■ Assigned task
Each entry should be repeated exactly. Its pictures should not be.
-------
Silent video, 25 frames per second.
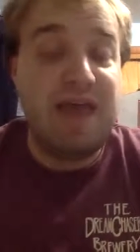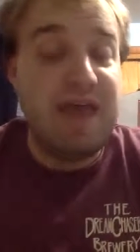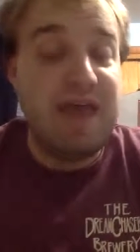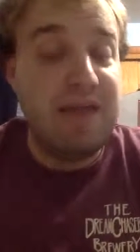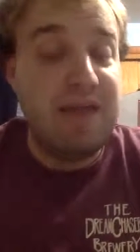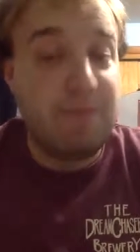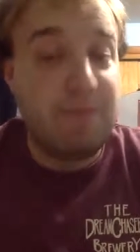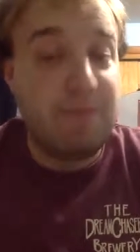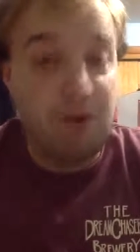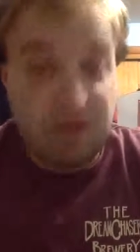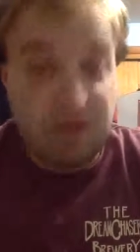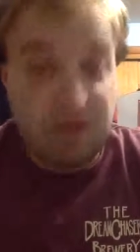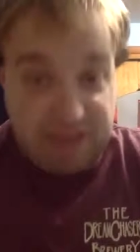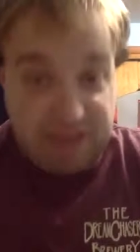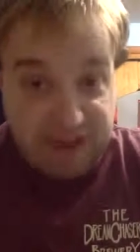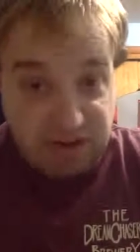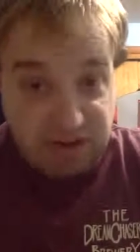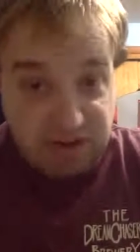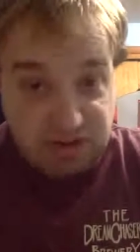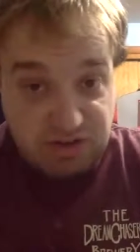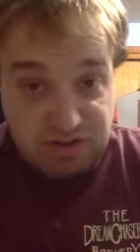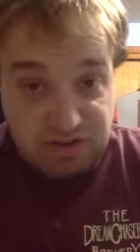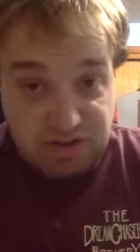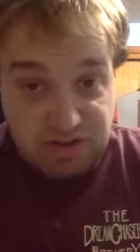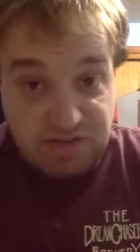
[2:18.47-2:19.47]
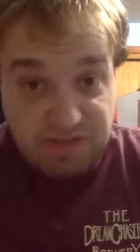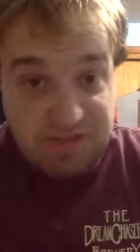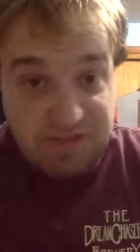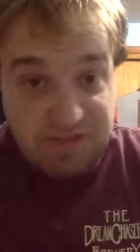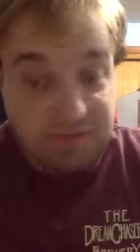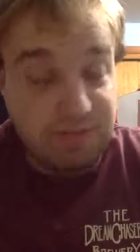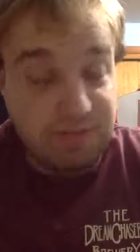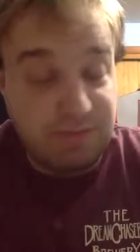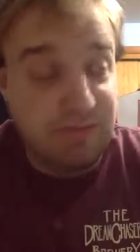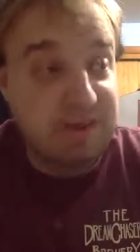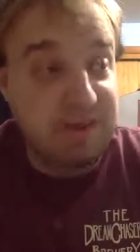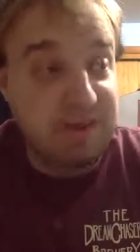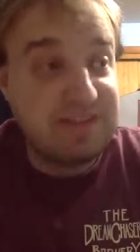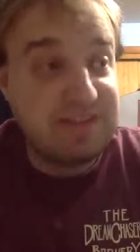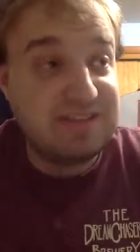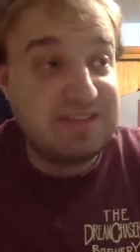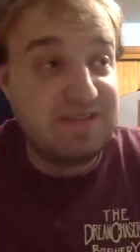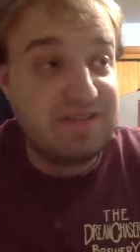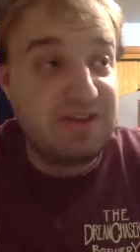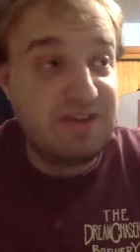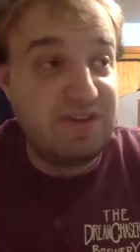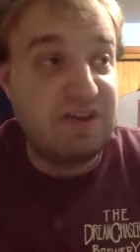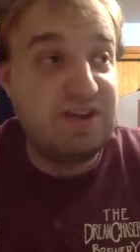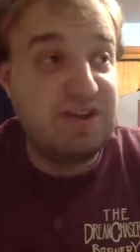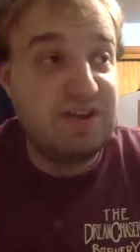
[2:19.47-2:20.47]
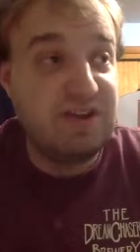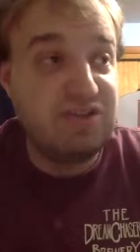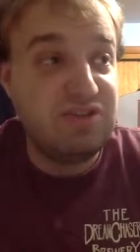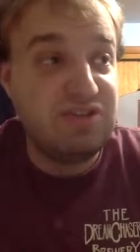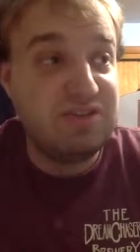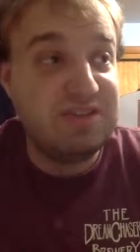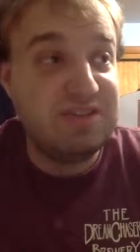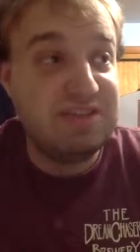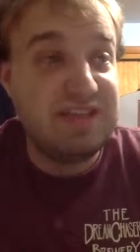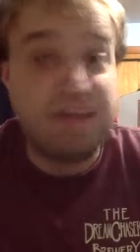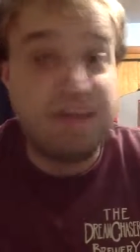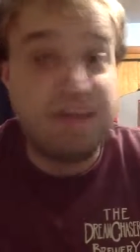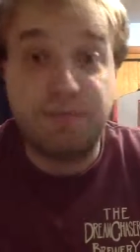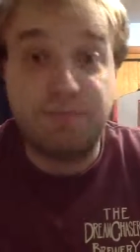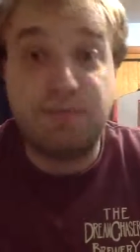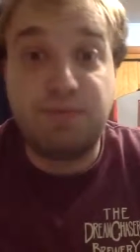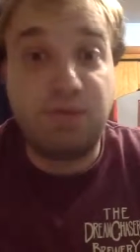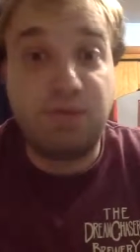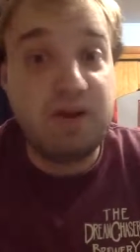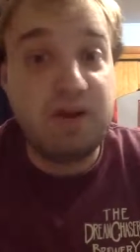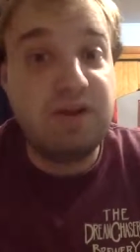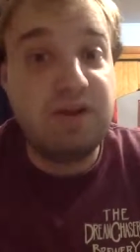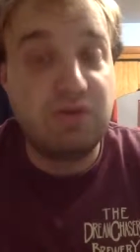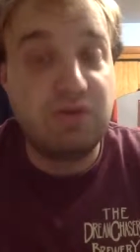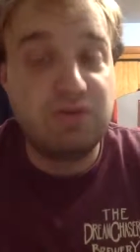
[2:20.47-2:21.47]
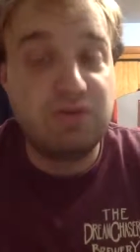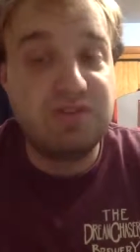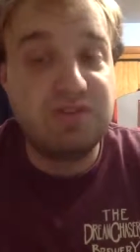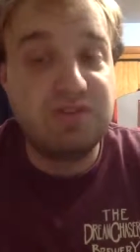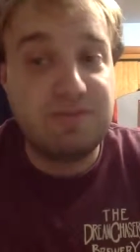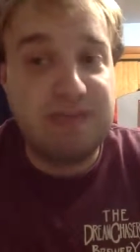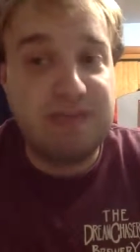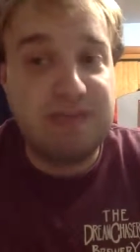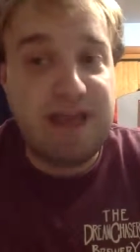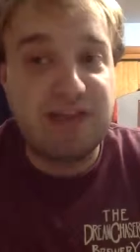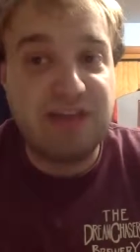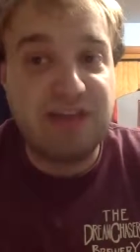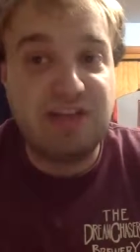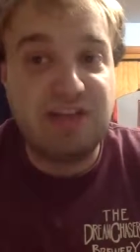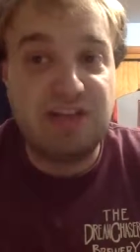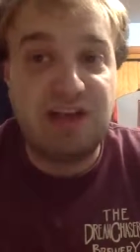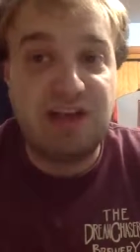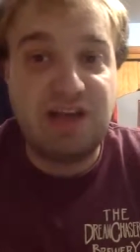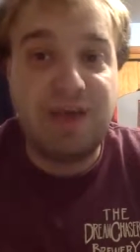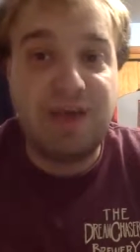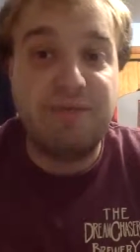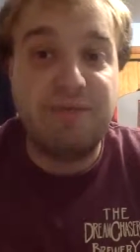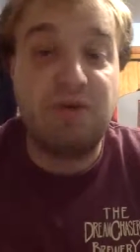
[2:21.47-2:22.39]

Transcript: and Mark Andrews suffered some pretty severe injuries in that pretty gruesome match it got.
-------
■ Written solution
Silent video, 25 frames per second.
[2:18.47-2:19.47]
[2:19.47-2:20.47]
[2:20.47-2:21.47]
[2:21.47-2:22.39]

Transcript: and Mark Andrews suffered some pretty severe injuries in that pretty gruesome match it got.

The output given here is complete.